Pharmacokinetics of Intraperitoneal Lidocaine for Sustained Postoperative Analgesia in Adults.

BACKGROUND AND OBJECTIVE

Intraperitoneal lidocaine is an emerging strategy for analgesia following abdominal surgery but its pharmacokinetics are poorly quantified. We aimed to develop a pharmacokinetic model for unbound and total lidocaine by intraperitoneal and intravenous routes.

METHODS

Unbound and total lidocaine concentrations, and pain scores (visual analogue score 0-10) were from a published randomized control trial of adults (n = 56) undergoing laparoscopic colon resection. Participants received intravenous or intraperitoneal lidocaine (2 mg/kg bolus then 1.5 mg/kg/h infusion) for 72 h postoperatively. Data were pooled with literature-derived alpha-1-acid glycoprotein concentrations (AAG) to support total lidocaine modelling. Unbound kinetics were described using compartmental models with first order absorption between intraperitoneal and plasma compartments. A turnover model described AAG kinetics with constant binding to lidocaine. An inhibitory pharmacodynamic model was explored to link concentration to pain scores.

RESULTS

Maximum lidocaine concentrations after intraperitoneal administration were means (range) of 3.0 (0.4-4.5) mg/L total and 0.6 (0.1-0.9) mg/L unbound.
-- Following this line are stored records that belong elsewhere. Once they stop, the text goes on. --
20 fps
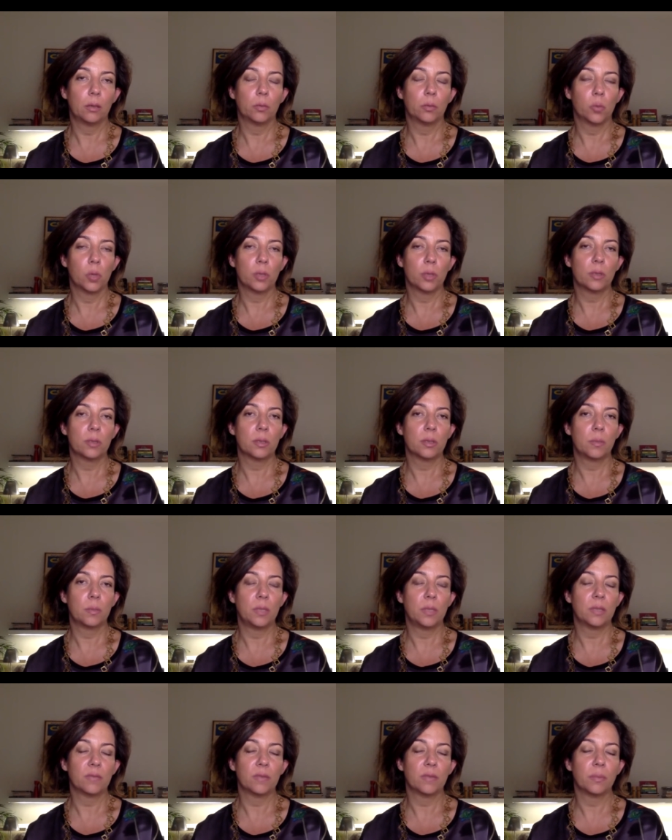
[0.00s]
wants a
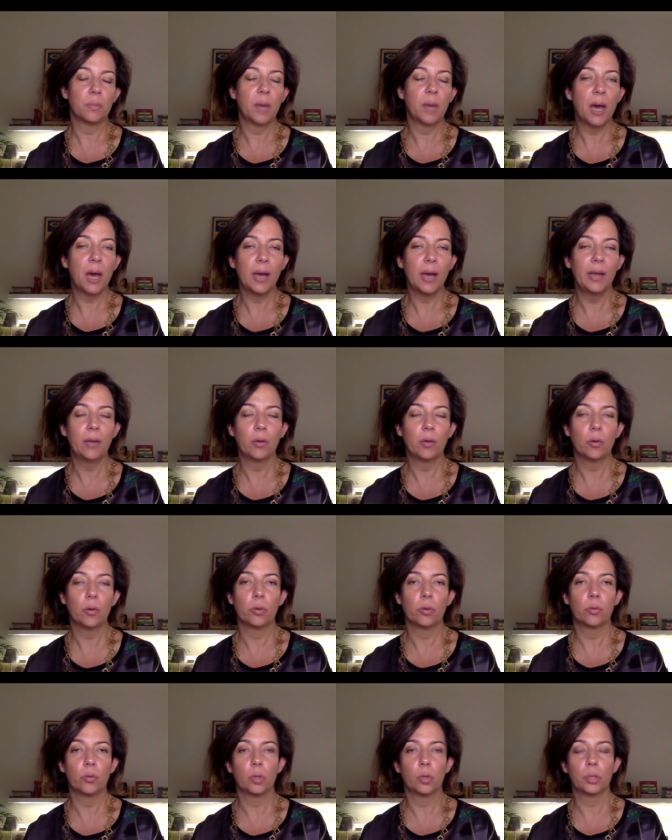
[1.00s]
piece of the pie or a
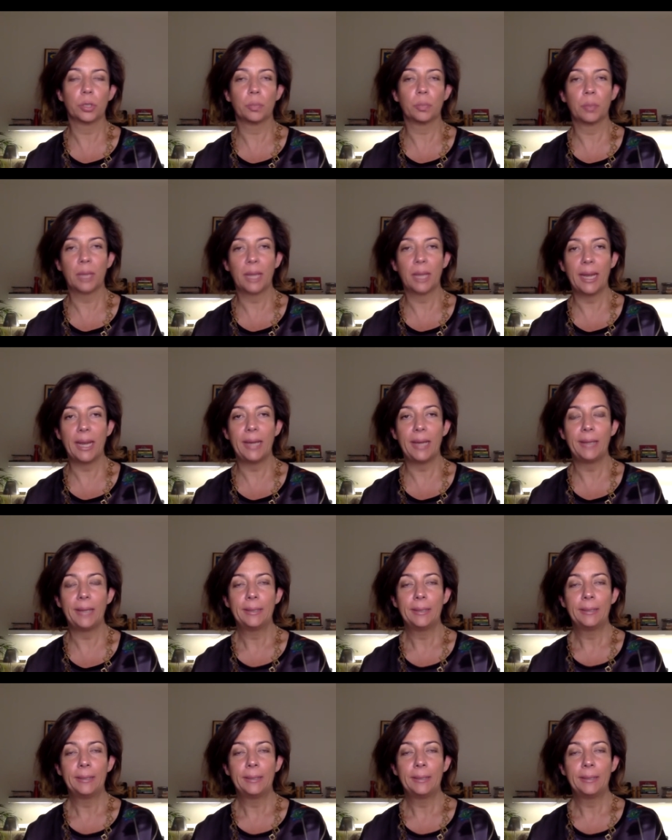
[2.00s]
role to play.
Intraperitoneal absorption was incomplete (bioavailability = 0.66, 95% confidence interval (CI) 0.6-0.76) with a half-time of 0.5 (0.4-0.8) h. A two-compartment model with first order elimination fit best, with unbound clearance 121 (108-136) L/h/70 kg. The binding constant to AAG (K) was 2.98 (2.69-3.35) µmol/L. A pharmacodynamic model with C of 0.21 mg/L and maximal reduction (E) of 6 units captured pain scores and was used to simulate dosing strategies.

CONCLUSIONS

A third of the intraperitoneal dose did not reach the central compartment and absorption took ~2 h. Simulations show that 2 mg/kg/h intraperitoneal infusion achieves a 5-point pain score reduction within ~36 min.